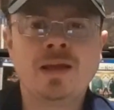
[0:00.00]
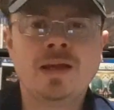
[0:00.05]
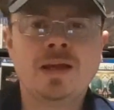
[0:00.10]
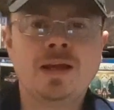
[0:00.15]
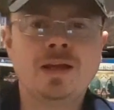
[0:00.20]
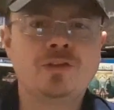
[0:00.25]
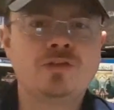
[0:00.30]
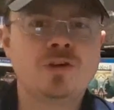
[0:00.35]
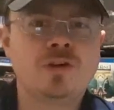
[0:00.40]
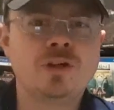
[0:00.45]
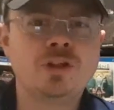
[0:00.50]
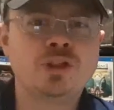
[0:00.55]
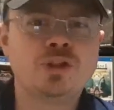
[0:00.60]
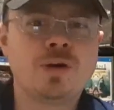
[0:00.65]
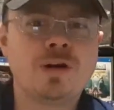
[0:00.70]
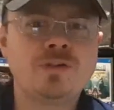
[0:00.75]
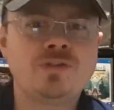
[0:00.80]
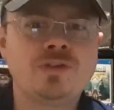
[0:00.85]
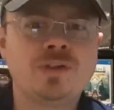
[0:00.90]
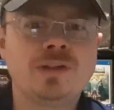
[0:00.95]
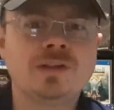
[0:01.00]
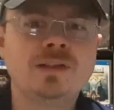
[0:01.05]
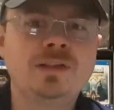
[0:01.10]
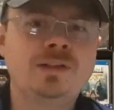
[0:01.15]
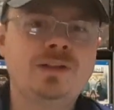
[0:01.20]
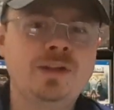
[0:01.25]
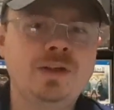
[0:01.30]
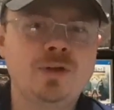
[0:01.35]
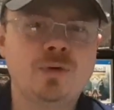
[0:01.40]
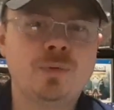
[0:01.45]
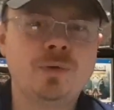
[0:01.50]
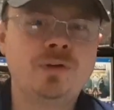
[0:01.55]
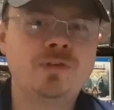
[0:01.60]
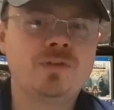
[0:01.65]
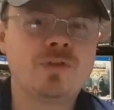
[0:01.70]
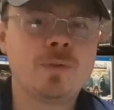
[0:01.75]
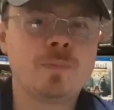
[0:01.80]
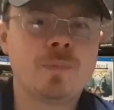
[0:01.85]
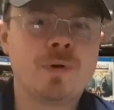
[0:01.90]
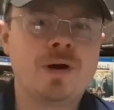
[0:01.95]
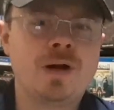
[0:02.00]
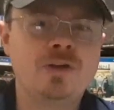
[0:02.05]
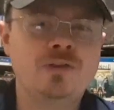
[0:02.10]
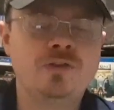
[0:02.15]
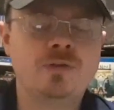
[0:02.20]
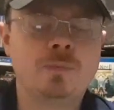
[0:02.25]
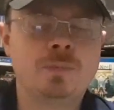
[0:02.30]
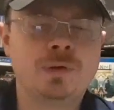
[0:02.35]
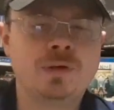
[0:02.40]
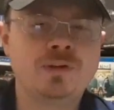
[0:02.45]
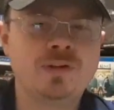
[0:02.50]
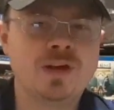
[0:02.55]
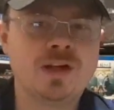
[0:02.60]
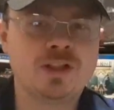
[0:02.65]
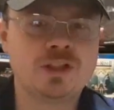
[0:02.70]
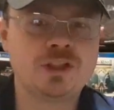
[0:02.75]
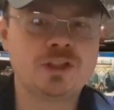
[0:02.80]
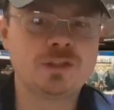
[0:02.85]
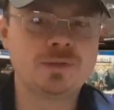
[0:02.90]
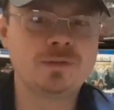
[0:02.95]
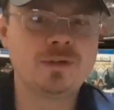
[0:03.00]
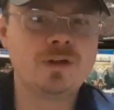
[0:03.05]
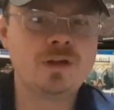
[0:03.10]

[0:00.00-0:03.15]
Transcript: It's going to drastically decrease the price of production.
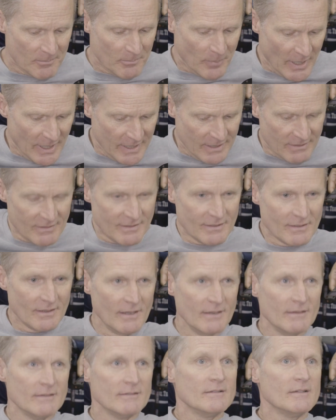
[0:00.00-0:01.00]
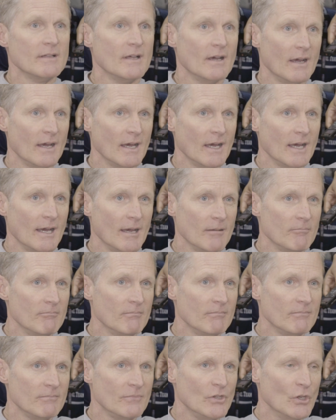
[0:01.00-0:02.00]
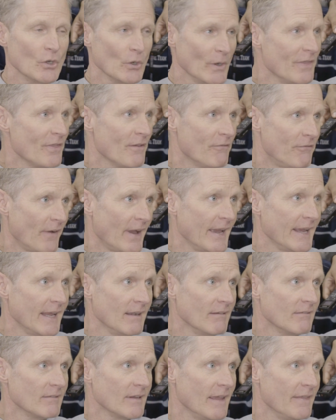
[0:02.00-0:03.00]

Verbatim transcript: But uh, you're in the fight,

•••

=== TASK ITEM ===
The listing above needs to be output again exactly. Don't include the pictures.

=== YOUR RESPONSE ===
[0:00.00]
[0:00.05]
[0:00.10]
[0:00.15]
[0:00.20]
[0:00.25]
[0:00.30]
[0:00.35]
[0:00.40]
[0:00.45]
[0:00.50]
[0:00.55]
[0:00.60]
[0:00.65]
[0:00.70]
[0:00.75]
[0:00.80]
[0:00.85]
[0:00.90]
[0:00.95]
[0:01.00]
[0:01.05]
[0:01.10]
[0:01.15]
[0:01.20]
[0:01.25]
[0:01.30]
[0:01.35]
[0:01.40]
[0:01.45]
[0:01.50]
[0:01.55]
[0:01.60]
[0:01.65]
[0:01.70]
[0:01.75]
[0:01.80]
[0:01.85]
[0:01.90]
[0:01.95]
[0:02.00]
[0:02.05]
[0:02.10]
[0:02.15]
[0:02.20]
[0:02.25]
[0:02.30]
[0:02.35]
[0:02.40]
[0:02.45]
[0:02.50]
[0:02.55]
[0:02.60]
[0:02.65]
[0:02.70]
[0:02.75]
[0:02.80]
[0:02.85]
[0:02.90]
[0:02.95]
[0:03.00]
[0:03.05]
[0:03.10]

[0:00.00-0:03.15]
Transcript: It's going to drastically decrease the price of production.
[0:00.00-0:01.00]
[0:01.00-0:02.00]
[0:02.00-0:03.00]

Verbatim transcript: But uh, you're in the fight,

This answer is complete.